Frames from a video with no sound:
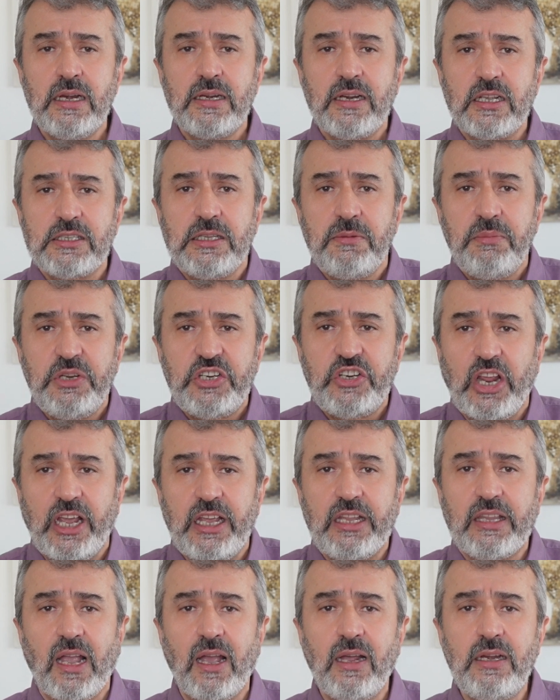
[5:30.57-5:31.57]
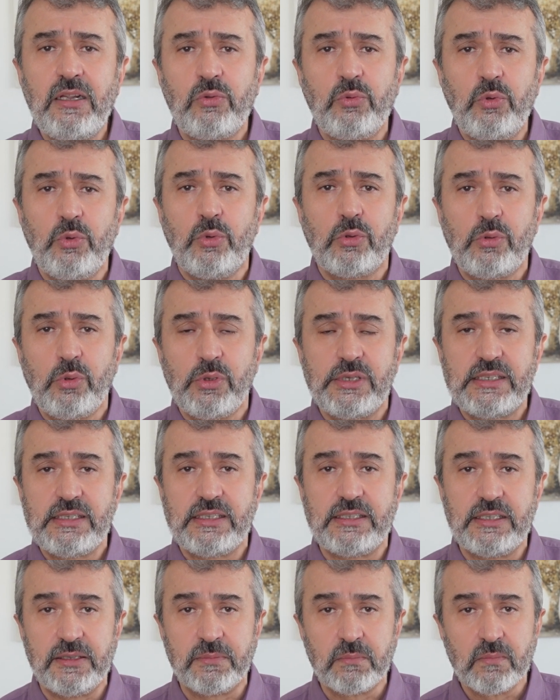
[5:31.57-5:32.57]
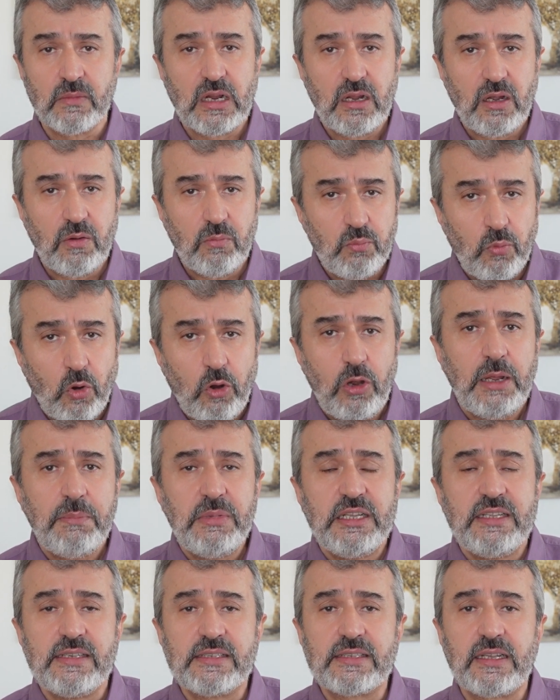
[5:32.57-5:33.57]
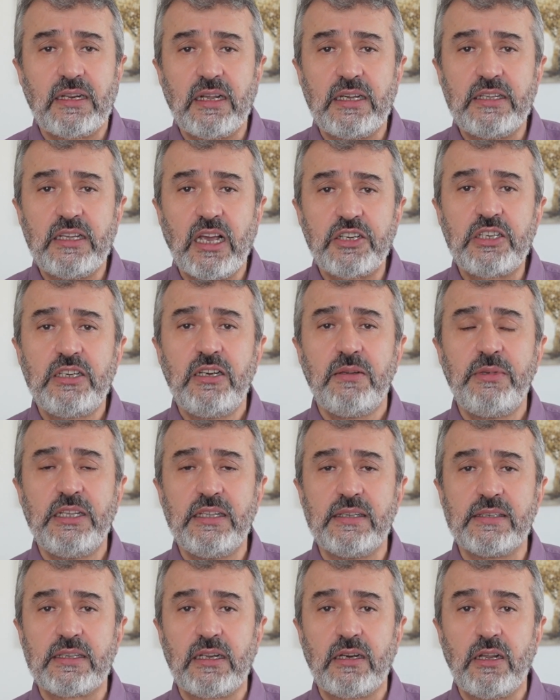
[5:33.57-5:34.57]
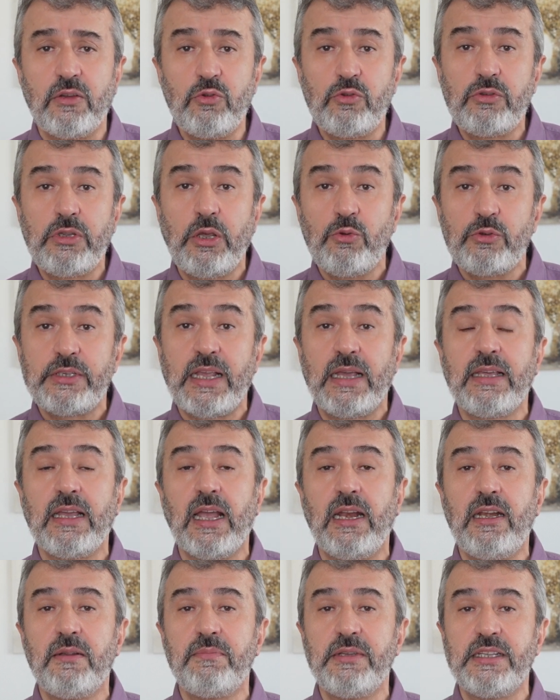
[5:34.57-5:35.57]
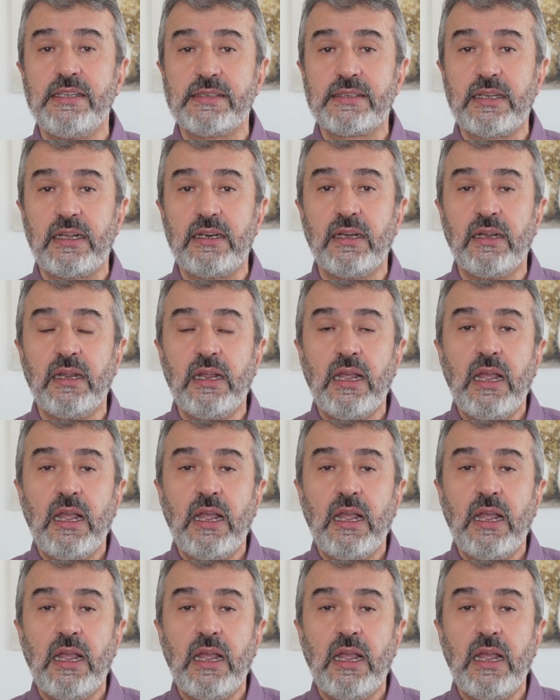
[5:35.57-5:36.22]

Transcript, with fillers: Nasıl bir şeytani dürtü sizi böyle bir insana, yaşlı bir insana, %100 engelli bir insana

--------------------------------

### TASK PROMPT
Return all lines above that mention the word "with".

### TASK ANSWER
Frames from a video with no sound:
Transcript, with fillers: Nasıl bir şeytani dürtü sizi böyle bir insana, yaşlı bir insana, %100 engelli bir insana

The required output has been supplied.